I Go To College Out Of State, Where Am I Registered?
You can only vote in one state, but as long as you have a permanent or temporary address in your state of choice, you are qualified to register. While this might seem like a trivial choice, the state you pick might make a huge difference.
I’m from Ohio (which is a swing state), but I go to school in Louisiana (which almost always votes red—aka for the GOP). My vote will probably carry more weight in Ohio, so that’s where I am registered. If you’re conflicted, do some research on voting patterns in your states. Make an educated choice based on where you think your vote has the biggest impact!
OK, I’m Registered. How Do I Download My Ballot?
Warning: this is where sh*t starts to get complicated, but take a deep breath, we’re going to get through this together.
If you’re voting in your home state, but go to school out-of-state, you probably plan on voting through an absentee ballot. Unfortunately, this is not as simple as just downloading a ballot and emailing it to your state’s election office. There are pretty hard deadlines for voting with an absentee ballot, and you can’t treat this like a psych essay you write the night before it’s due. Follow my advice and do it ASAP, so there are no complications.
Once your application is completed, you should be all set and should receive your absentee ballot before the election. However, if you have any reason to doubt that your application went through, most states allow you to check the status of your application online.
What Do I Do If My Ballot Doesn’t Come On Time?
You would think there is a pretty slim chance of this happening, but conveniently last election cycle, every single one of my liberal friends voting via absentee ballot in Georgia mysteriously did not get their ballots in time to vote. So weird how that happens! Even if it does happen, you don’t have to freak out. Go to your local polling station and ask for a provisional ballot. They are required to give you one by law, even if you are in a different state from the one for which you’re voting. Then, go on your state’s website to find out how to confirm that your ballot will be counted.
I Got My Ballot And Filled It Out, How Do I Mail It In?
I once saw a completed in absentee ballot just sitting on a desk in someone’s room like three weeks after the election. No joke. They went through the trouble of registering, applying for the ballot, researching the candidates, AND filling it out only to give up because they couldn’t find a stamp. And, like, to an extent, I get it. Sending mail is really f*cking hard and archaic.
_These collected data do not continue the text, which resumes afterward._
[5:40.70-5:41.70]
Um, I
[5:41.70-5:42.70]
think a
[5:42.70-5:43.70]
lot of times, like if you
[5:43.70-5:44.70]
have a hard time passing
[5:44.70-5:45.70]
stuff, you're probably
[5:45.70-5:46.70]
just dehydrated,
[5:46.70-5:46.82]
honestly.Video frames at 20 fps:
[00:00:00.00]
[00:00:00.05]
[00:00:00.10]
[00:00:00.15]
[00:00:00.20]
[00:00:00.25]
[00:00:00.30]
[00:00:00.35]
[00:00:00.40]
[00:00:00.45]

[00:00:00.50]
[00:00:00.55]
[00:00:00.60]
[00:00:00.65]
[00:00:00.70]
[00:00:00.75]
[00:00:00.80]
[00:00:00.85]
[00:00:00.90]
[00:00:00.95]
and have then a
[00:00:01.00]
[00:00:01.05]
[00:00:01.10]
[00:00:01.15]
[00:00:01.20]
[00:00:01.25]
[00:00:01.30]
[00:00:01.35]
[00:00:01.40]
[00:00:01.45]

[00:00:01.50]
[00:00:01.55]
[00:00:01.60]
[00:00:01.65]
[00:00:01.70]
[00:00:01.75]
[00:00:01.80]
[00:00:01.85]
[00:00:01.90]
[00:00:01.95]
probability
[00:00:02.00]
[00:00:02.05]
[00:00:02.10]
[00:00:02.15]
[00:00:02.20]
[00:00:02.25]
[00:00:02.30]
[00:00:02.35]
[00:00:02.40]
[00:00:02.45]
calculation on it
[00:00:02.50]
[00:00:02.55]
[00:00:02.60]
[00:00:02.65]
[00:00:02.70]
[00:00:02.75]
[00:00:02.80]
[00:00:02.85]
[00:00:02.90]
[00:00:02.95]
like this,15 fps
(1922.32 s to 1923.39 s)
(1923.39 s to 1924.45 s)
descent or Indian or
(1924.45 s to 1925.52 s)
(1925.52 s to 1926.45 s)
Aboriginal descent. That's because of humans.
The plight of being unable to find stamps on campus is well-documented on the internet. Sources like ABC, Business Insider, and lots of campus newsletters reference college-aged voters who don’t vote due to a lack of stamps.
Ideally, you’ll be able to find stamps for free around campus. At many schools, Greek and other campus organizations will provide them during election season. Unfortunately, this isn’t always the case. But also, CVS sells stamps; it’s really not that serious.
Here are some things you need to know:
- Like everything else, you can buy stamps online! Stamps.com allows you to purchase and print out postage for your ballot. You can also try Amazon.
- Your absentee ballot will come with an official envelope you must use to return the ballot. Do not lose this.
- The USPS is required by law to mail absentee ballots even if they don’t have stamps on them. While I don’t necessarily encourage not using a stamp, this is a great last resort. We shouldn’t have to pay a whole 50 cents (is that how much stamps cost?) for our votes to count!
Hopefully, this is all the information you need to successfully vote in college. However, if you’re ever unsure of something, vote.org has easy to understand resources and instructions.
I know this seems really complicated, you have a lot going on, and Mercury is about to be in retrograde, but this election really is a big one. Especially for young voters. According to an essay published by the Pew Research Center, 37% of the electorate will be Millennials and members of Gen-Z. It’s crazy to think about, but the future of democracy is basically in the hands of the same people who ate f*cking Tide Pods and spent $65 on Kylie Jenner’s Rise and Shine hoodies.
That said, go register to f*cking vote. It’s your civic duty.
Images: Element 5 Digital / Unsplash, Giphy (2)
Pete Buttigieg officially announced his 2020 presidential campaign on Sunday, which makes him the – what is it, 69th? – person to do so. You probably know this strapping young cherub as Mayor Pete, and if so, you’re probably also aware of his hot husband Chasten and their two adorable rescue dogs. These are important facts in a 2020 race, but it’s time to get to business and figure out who is Mayor Pete is, what he stands for, and whether or not he will be getting your vote. Shall we?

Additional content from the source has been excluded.